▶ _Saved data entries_
BEGIN

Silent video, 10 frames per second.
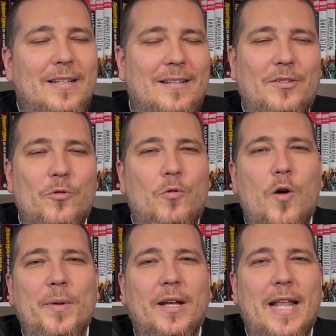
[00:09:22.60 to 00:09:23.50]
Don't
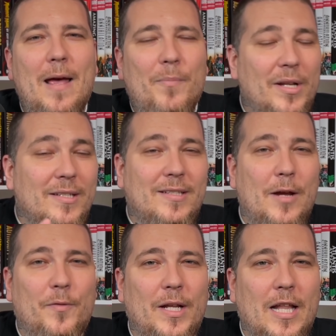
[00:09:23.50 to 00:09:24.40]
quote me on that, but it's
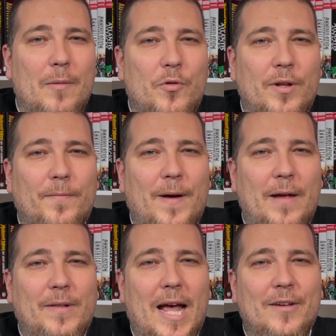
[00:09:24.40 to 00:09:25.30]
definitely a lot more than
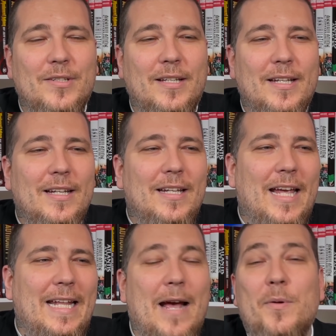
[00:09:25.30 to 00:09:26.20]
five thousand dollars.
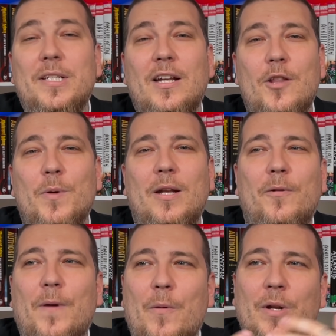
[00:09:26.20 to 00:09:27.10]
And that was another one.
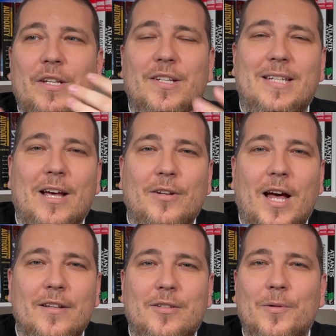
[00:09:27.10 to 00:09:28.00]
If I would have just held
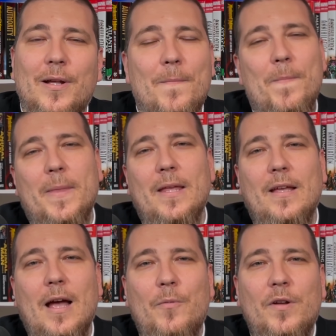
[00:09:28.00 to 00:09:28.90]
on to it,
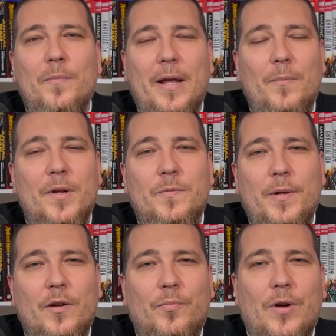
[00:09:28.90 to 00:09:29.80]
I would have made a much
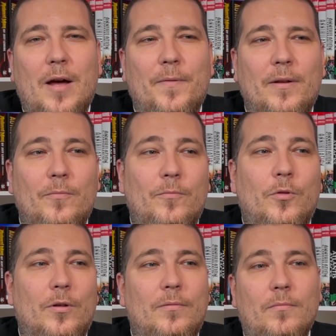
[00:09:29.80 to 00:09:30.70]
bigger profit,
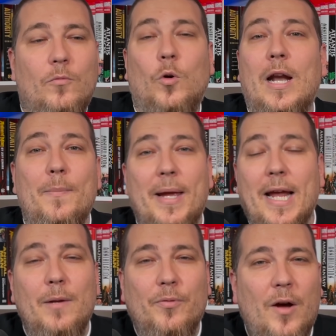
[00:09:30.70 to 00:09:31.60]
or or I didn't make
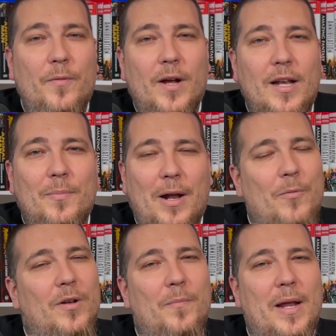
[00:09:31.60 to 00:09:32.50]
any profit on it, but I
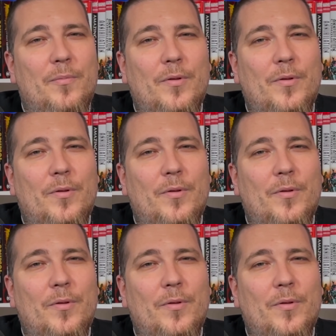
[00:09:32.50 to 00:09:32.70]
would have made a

END

▶ _Task objective_
All records above are to be repeated exactly, with the images left out.

▶ _Reply to the task_
Silent video, 10 frames per second.
[00:09:22.60 to 00:09:23.50]
Don't
[00:09:23.50 to 00:09:24.40]
quote me on that, but it's
[00:09:24.40 to 00:09:25.30]
definitely a lot more than
[00:09:25.30 to 00:09:26.20]
five thousand dollars.
[00:09:26.20 to 00:09:27.10]
And that was another one.
[00:09:27.10 to 00:09:28.00]
If I would have just held
[00:09:28.00 to 00:09:28.90]
on to it,
[00:09:28.90 to 00:09:29.80]
I would have made a much
[00:09:29.80 to 00:09:30.70]
bigger profit,
[00:09:30.70 to 00:09:31.60]
or or I didn't make
[00:09:31.60 to 00:09:32.50]
any profit on it, but I
[00:09:32.50 to 00:09:32.70]
would have made a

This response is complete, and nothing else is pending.